[Task description]
Once the pictures are set aside, retype the remaining entries exactly.

[Collected data entries]
=== Begin Enclosure ===

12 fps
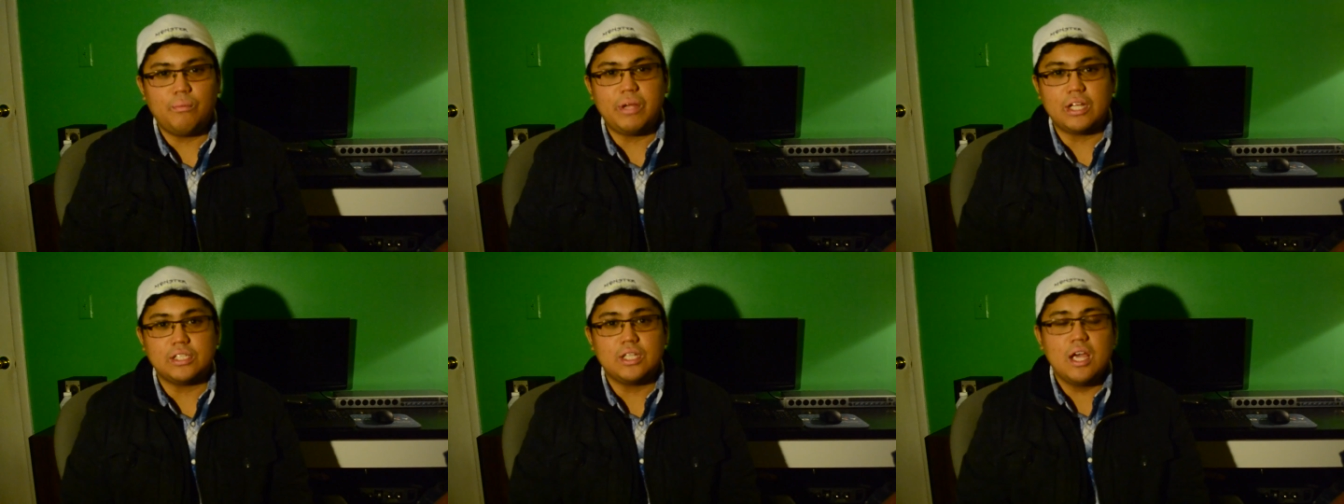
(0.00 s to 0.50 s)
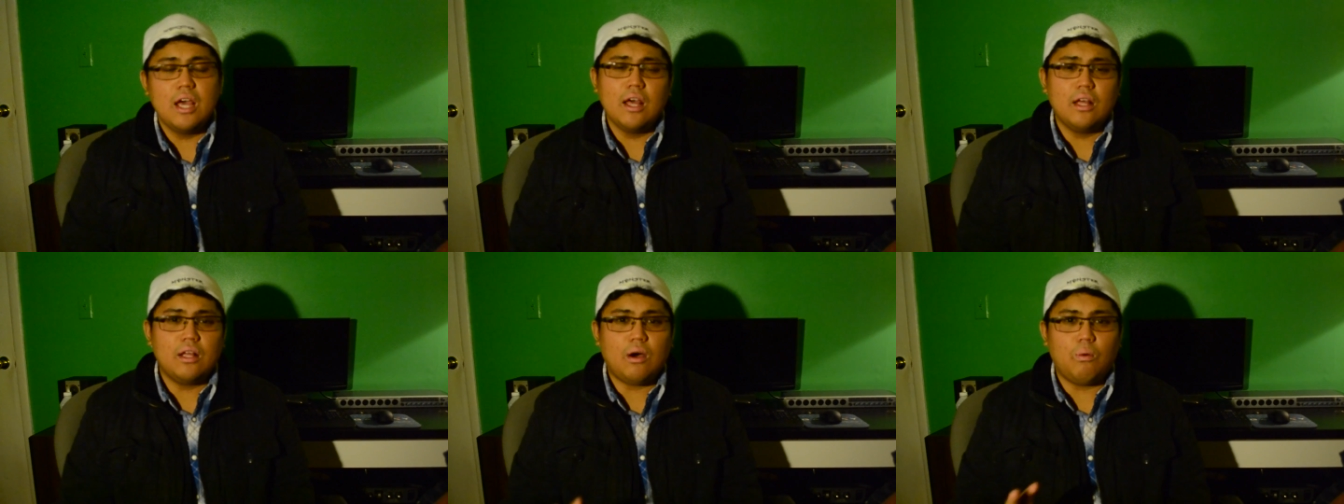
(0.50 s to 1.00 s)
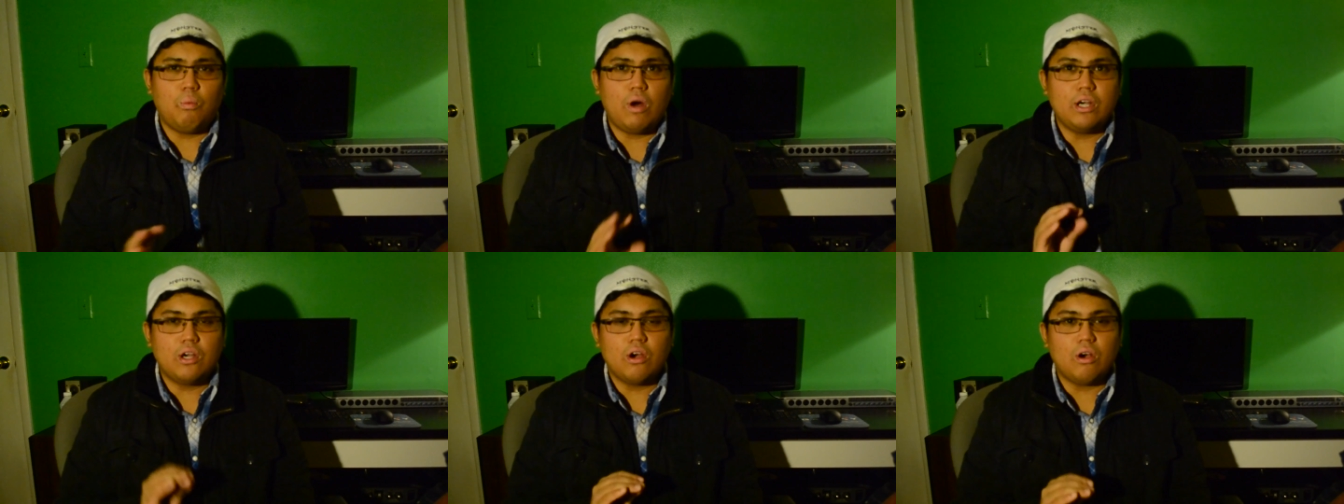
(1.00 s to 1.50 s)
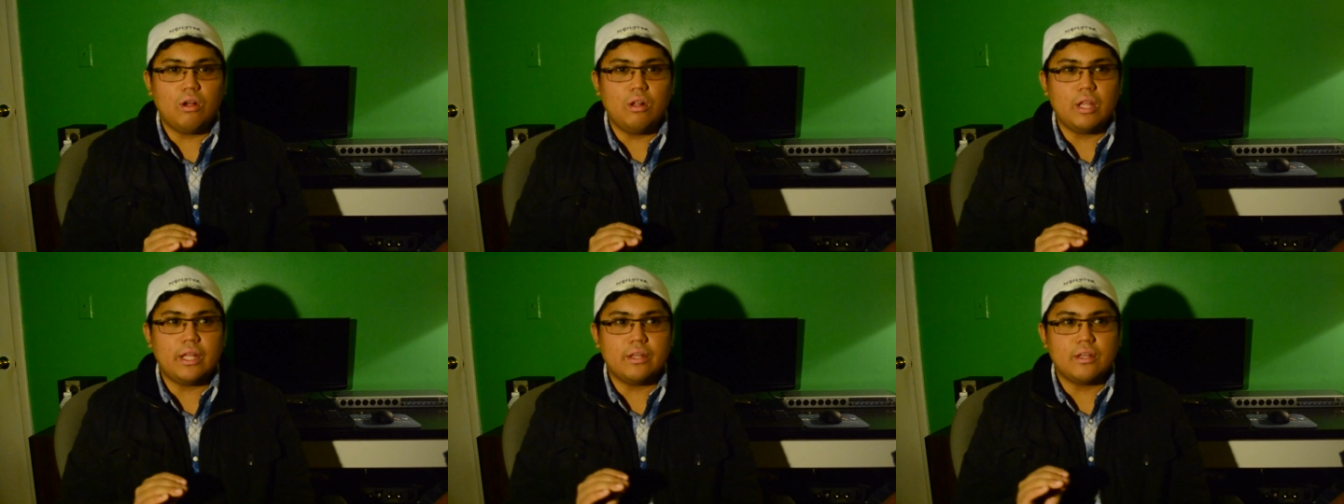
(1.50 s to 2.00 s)
Because one
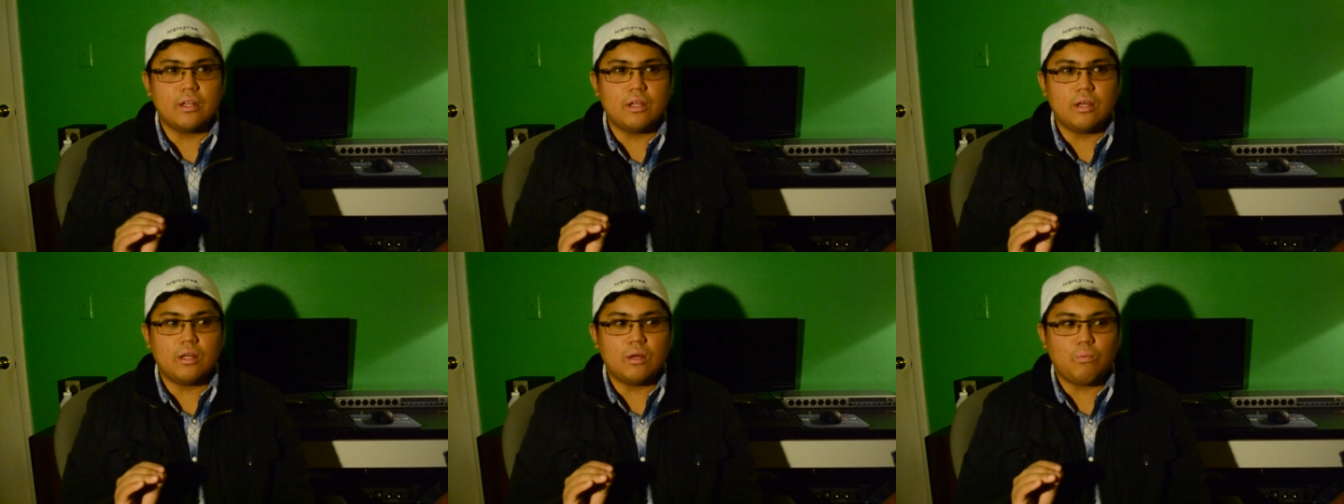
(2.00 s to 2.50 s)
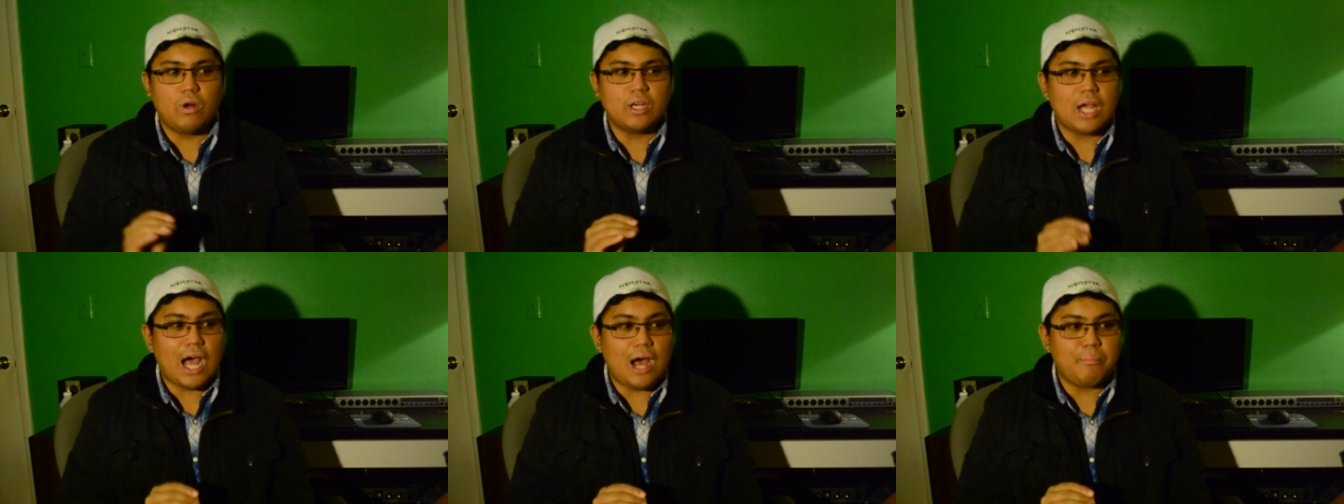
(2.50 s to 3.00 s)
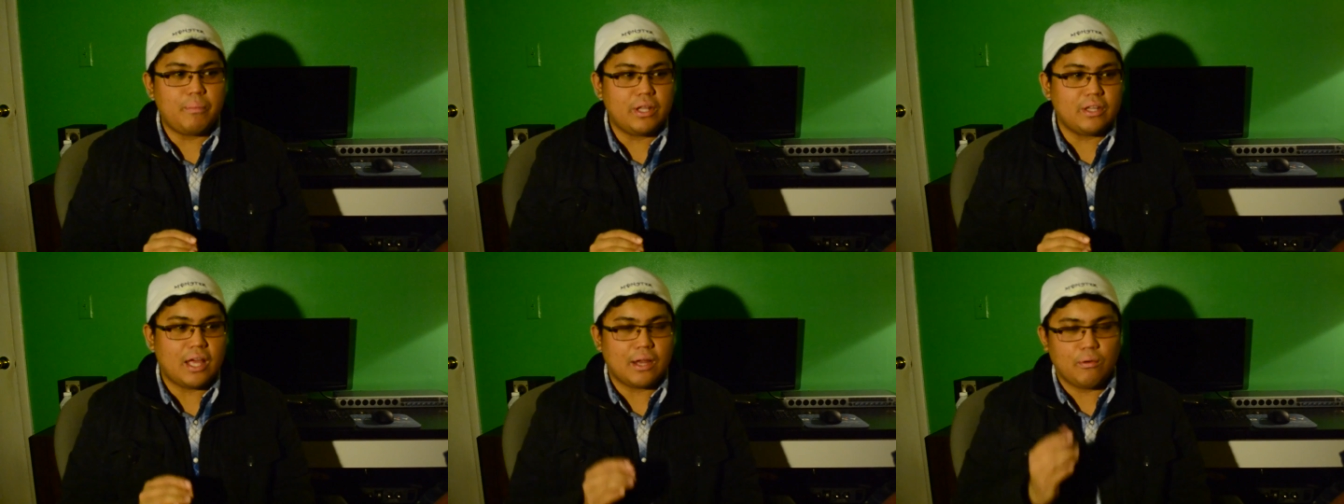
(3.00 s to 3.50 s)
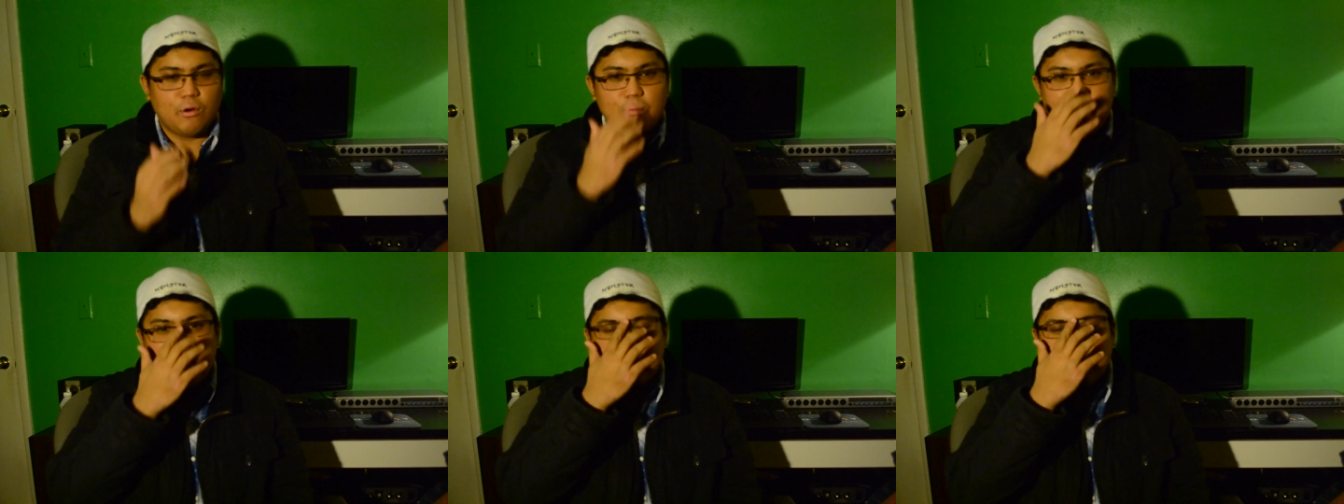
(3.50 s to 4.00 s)
cop in that group
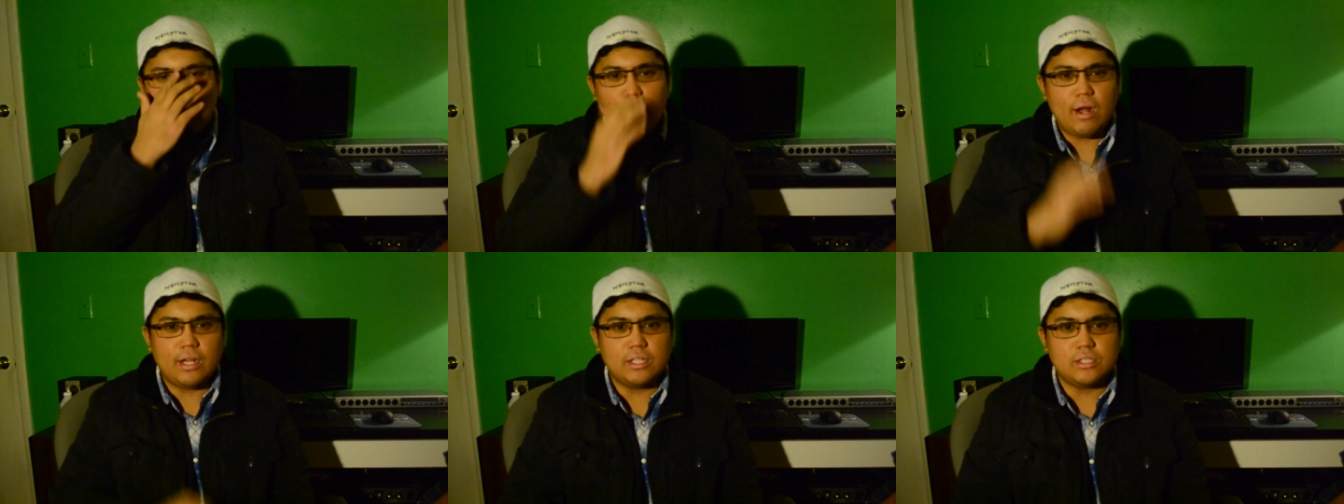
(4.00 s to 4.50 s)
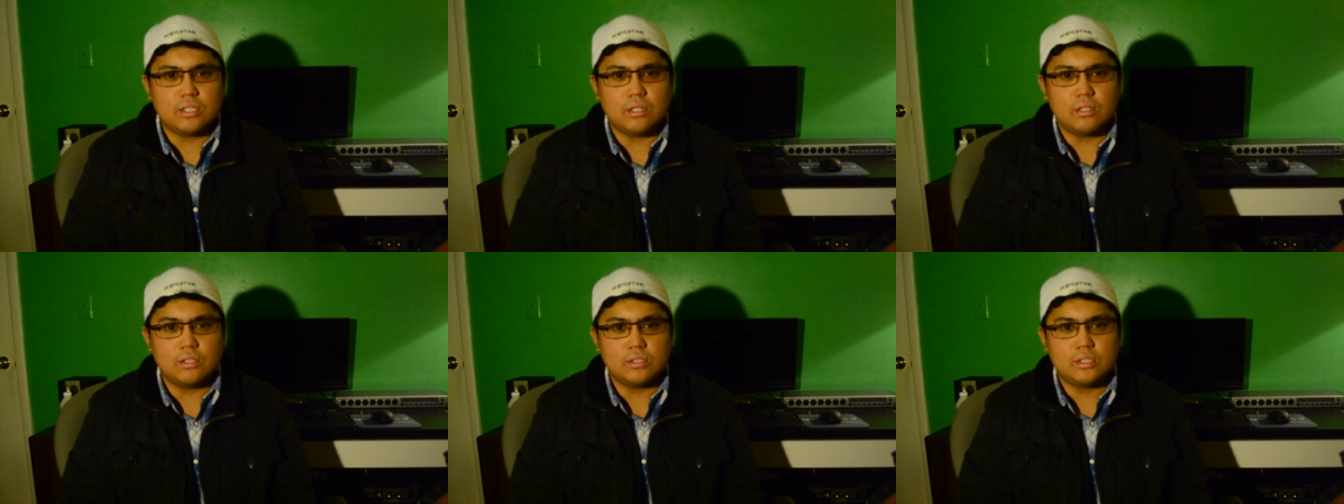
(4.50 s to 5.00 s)
actually wanted to,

=== End Enclosure ===

[Finished task]
12 fps
(0.00 s to 0.50 s)
(0.50 s to 1.00 s)
(1.00 s to 1.50 s)
(1.50 s to 2.00 s)
Because one
(2.00 s to 2.50 s)
(2.50 s to 3.00 s)
(3.00 s to 3.50 s)
(3.50 s to 4.00 s)
cop in that group
(4.00 s to 4.50 s)
(4.50 s to 5.00 s)
actually wanted to,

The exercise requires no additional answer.